I am trying to compare various encryption algorithms in terms of encryption duration, decryption duration, information entropy, NPCR, UACI, and correlation coefficients.

I used a Lena 256x256 grayscale PNG image as the test image, and ran my Python code on macOS X with an i7 CPU and 8 GiB RAM. I found and used implementations of DES, AES, Simon, Speck, TEA, and XTEA from PyPI, and KATAN and LEA implementations from GitHub.

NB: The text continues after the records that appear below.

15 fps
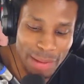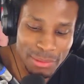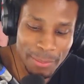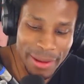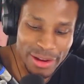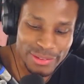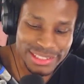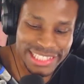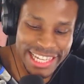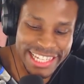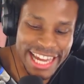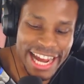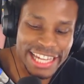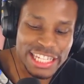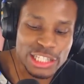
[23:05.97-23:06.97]
I'm a better
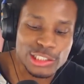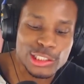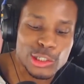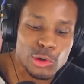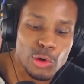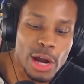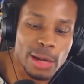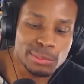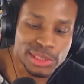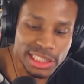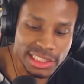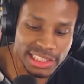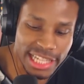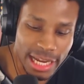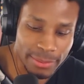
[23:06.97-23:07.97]
Zenkai
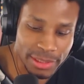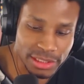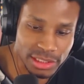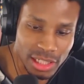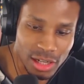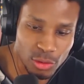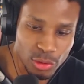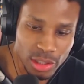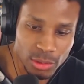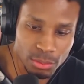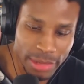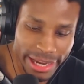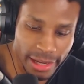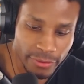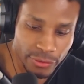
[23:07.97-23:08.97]
scrumptious damage. Oh,
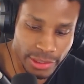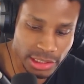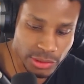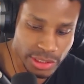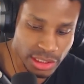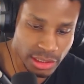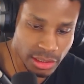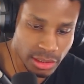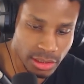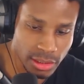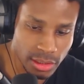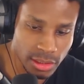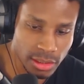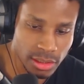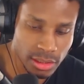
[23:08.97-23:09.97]
what? My health frustration.
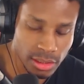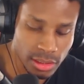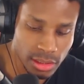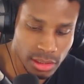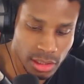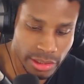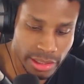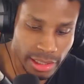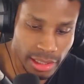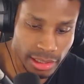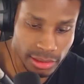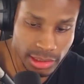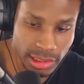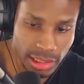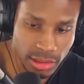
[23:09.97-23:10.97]
Okay,
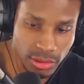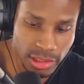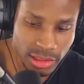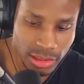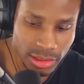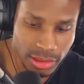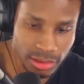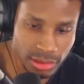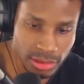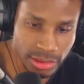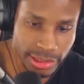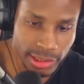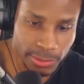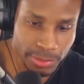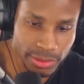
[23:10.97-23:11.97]
at least I can do this and
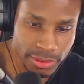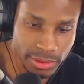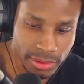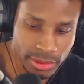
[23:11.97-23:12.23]
dip.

Import statements indicating libraries:

from tea_encrypt import EncryptStr, DecryptStr
from speck import SpeckCipher
from simon import SimonCipher
from xtea import *
from Crypto.Cipher import AES
from Crypto.Cipher import DES

Resulting in:

Alg. En. durr. De. durr. Ent. NPCR UACI H.CC V.CC D.CC
des 1.0261 0.9338 7.9973 0.0122 0.0031 -0.0004 0.0099 -0.0064
aes 0.5620 0.4911 7.9973 0.0244 0.0101 0.0187 0.0042 -0.0043
katan 2152.3804 2248.2334 7.9977 0.0122 0.0026 0.0002 0.0156 -0.0033
speck 153.3481 175.8376 7.9967 0.0244 0.0088 -0.0111 -0.0019 -0.0210
simon 316.7725 317.3580 7.9973 0.0244 0.0082 0.0111 0.0009 -0.0210
teaX 477.2510 398.1741 7.9969 0.015 0.0000 -0.0056 0.0124 -0.0117
tea 43.7451 45.8320 7.9954 99.2567 33.3407 -0.0050 -0.0121 -0.0129
lea 6761.5435 6721.6113 7.9970 99.6323 33.4440 0.0047 0.0147 -0.0080

Legend:

  • Encryption and decryption duration displayed in milliseconds
  • NPCR: (Number of) Pixel Changing Rate
  • AUCI: Unified Average Changing Intensity

How could AES and DES be the fastest algorithms compared to other lightweight algorithms? I was expecting them to be the slowest ones. For 256x256 byte data, AES encryption duration is around 0.5 milliseconds – is this normal?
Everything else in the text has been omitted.